Overview
In deep learning, as the numbers of datasets and parameters increase, so do the time and hardware resources required for training, which brings a potential bottleneck. Distributed training is a popular optimization technique for training, which has lower requirements on hardware resources such as memory and compute performance. In distributed training, a training job is partitioned and distributed across AI processors for improved training efficiency. Training jobs exchange and summarize information via collective communication.
Precautions
Before porting distributed training scripts, complete code adaptation for basic processes such as data preprocessing, model build, and training execution by referring to Using Single-Server Single-Device Scripts.
Distributed APIs Supported by TF Adapter
In TensorFlow, tf.distribute.Strategy is generally used for distributed training. For details, visit https://www.tensorflow.org/guide/distributed_training. Currently, the AI processor does not support the preceding distributed policies. Therefore, the original TensorFlow training script needs to be modified to support distributed training on NPUs.

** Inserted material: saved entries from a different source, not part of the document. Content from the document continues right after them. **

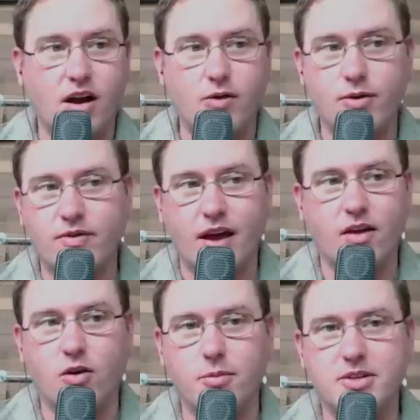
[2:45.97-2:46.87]
we've got a
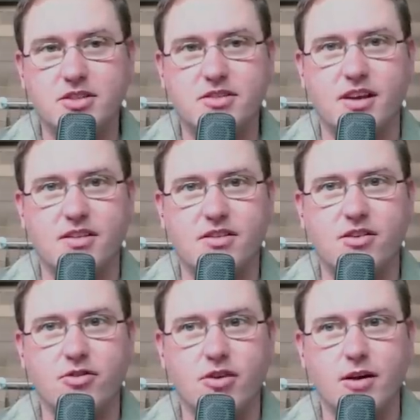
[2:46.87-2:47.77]
whole bunch of states
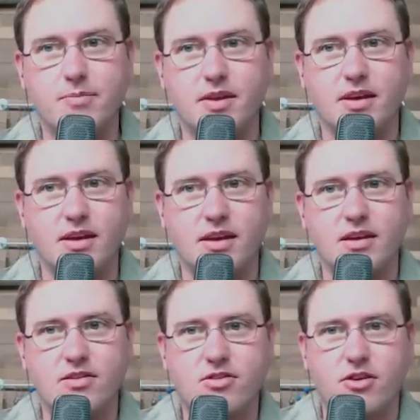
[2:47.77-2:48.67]
queued up to get
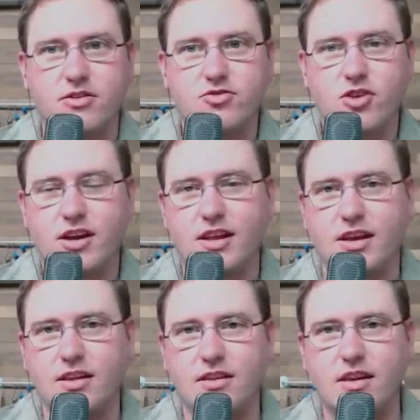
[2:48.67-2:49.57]
started trying
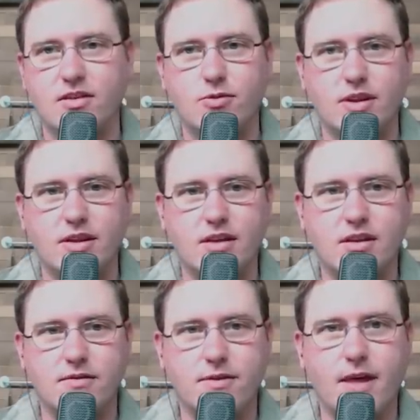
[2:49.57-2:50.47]
again in
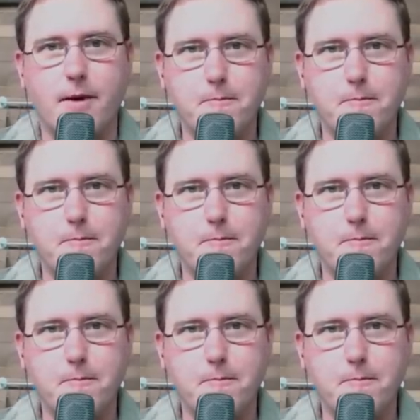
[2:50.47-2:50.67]
2019 for that.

TF Adapter supports the following distributed APIs:
- npu_distributed_optimizer_wrapper: Combines the native TensorFlow's gradient training optimizer and NPU AllReduce operations into one function to implement gradient calculation and aggregation between devices.

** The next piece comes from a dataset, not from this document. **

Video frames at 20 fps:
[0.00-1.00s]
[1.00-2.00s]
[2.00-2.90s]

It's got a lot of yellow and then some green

- npu_allreduce: Performs AllReduce and update operations on gradients after gradient calculation is complete in the scenario where the original TensorFlow script uses the gradient calculation API, for example, tf.gradients.
- Communicator management APIs: Include create_group, destroy_group, get_rank_size, and get_rank_id. For details, see HCCL Communicator Management APIs (Python).
- Collective communication APIs: Include allreduce, allgather, broadcast, reduce_scatter, reduce, alltoallv. For details, see npu_bridge.hccl.hccl_ops.